= Ear wiggling =

Twitching of the external ear

Ear wiggling is movement of the external ear using the three muscles which are attached to it forward, above, and behind. Some mammals such as cows have good control of these muscles, which they use to twitch and orient their ears, but humans usually find this difficult.

== Voluntary movement in humans ==
Research conducted on humans using a kymograph to measure their ear movements found that only two out of twelve subjects had any voluntary control at the start, but that the others could acquire this by training with an early form of biofeedback.

Research in humans using electromyography found that 12 of 32 subjects from 15 countries were able to consciously signal intent by auricular activation with an average time required of 1.7 seconds.

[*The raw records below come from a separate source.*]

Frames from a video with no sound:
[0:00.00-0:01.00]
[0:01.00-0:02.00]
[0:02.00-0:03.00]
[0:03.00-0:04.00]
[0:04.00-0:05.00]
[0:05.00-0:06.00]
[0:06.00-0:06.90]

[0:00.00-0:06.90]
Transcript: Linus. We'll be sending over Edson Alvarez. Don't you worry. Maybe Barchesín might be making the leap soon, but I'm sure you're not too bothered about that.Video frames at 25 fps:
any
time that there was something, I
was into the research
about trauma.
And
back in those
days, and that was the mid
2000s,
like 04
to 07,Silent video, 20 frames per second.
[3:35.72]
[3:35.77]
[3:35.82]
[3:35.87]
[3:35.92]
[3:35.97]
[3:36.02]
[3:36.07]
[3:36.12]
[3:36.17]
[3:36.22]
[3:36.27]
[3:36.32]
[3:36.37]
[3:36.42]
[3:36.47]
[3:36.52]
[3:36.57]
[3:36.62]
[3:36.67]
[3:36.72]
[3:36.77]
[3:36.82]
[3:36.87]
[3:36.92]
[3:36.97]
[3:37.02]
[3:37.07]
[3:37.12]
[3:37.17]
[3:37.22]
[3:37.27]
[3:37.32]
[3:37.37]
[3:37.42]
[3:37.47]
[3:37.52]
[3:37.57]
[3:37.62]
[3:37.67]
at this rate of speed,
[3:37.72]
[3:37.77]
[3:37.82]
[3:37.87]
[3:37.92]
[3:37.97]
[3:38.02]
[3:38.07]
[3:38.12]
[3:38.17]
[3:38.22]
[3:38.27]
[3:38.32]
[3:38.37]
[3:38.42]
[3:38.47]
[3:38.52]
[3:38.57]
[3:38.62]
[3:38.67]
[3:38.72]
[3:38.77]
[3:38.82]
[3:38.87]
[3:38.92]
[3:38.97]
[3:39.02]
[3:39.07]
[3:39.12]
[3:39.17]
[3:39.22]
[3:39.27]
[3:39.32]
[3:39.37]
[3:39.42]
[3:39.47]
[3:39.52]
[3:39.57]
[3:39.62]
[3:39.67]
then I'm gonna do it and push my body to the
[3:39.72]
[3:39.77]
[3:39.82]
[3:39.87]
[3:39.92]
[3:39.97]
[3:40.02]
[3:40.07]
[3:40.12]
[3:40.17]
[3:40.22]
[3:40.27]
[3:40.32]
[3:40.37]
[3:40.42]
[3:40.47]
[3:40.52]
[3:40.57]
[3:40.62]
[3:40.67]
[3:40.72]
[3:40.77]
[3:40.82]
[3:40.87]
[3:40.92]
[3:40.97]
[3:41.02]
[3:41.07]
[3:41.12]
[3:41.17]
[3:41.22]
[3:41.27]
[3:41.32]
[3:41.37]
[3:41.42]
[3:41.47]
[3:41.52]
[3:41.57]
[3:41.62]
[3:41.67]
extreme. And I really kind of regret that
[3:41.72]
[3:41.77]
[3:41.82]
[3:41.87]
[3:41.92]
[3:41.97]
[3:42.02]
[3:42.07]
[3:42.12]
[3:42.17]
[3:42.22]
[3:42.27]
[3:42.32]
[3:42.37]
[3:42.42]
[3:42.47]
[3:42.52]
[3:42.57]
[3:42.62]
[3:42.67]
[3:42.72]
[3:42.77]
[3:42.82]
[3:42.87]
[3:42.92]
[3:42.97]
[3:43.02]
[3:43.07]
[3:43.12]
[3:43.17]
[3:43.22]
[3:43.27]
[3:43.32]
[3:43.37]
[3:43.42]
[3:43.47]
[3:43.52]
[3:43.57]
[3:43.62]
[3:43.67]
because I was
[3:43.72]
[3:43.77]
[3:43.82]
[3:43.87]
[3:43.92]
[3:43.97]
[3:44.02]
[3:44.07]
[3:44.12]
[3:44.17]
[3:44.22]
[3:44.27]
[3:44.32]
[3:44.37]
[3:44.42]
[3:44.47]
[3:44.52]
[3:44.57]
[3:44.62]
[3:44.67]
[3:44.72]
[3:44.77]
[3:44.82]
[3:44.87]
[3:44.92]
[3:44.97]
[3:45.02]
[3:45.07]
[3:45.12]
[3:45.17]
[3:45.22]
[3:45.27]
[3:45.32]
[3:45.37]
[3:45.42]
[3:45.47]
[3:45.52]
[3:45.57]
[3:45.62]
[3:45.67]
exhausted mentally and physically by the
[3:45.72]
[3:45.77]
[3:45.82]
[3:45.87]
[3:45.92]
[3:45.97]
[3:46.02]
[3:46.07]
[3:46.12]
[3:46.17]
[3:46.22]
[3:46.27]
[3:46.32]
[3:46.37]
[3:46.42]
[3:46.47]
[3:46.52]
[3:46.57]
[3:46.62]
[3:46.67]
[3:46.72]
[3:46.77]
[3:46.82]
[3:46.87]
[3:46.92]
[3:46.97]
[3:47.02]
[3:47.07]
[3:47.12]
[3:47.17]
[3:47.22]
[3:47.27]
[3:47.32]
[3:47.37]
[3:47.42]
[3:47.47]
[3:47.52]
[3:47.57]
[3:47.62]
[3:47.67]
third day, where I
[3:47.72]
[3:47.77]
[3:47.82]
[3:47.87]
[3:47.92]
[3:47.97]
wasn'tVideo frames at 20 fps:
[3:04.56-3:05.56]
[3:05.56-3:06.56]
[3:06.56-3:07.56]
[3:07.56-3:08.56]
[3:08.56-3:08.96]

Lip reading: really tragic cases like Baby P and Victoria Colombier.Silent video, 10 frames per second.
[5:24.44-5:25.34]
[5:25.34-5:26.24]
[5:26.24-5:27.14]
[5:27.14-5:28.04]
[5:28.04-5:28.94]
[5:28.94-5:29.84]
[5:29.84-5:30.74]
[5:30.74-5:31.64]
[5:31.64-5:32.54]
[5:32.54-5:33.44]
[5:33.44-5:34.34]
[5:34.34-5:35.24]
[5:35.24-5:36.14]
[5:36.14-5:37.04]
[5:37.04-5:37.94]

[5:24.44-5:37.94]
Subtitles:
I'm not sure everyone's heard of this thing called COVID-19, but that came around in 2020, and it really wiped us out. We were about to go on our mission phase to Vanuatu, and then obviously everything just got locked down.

== Involuntary movement in humans ==
Moving ear syndrome is a rare and treatable disorder in humans. It is an involuntary contraction of the external ear muscles that contribute to ear wiggling. This contraction can cause pain or discomfort. When sleeping or voluntarily movement occurs, it can temporarily decrease or disappear. The most effective therapy thus far is botox.

== In non-humans ==
Female rats wiggle their ears when they are in heat, to excite male rats and encourage them to mate.

== Pop culture ==
Ear wiggling was a shtick in Hal Roach comedies such as Laurel and Hardy and Our Gang. To achieve this effect, performers such as Stan Laurel would have their ears pulled by threads which would not be visible in the film.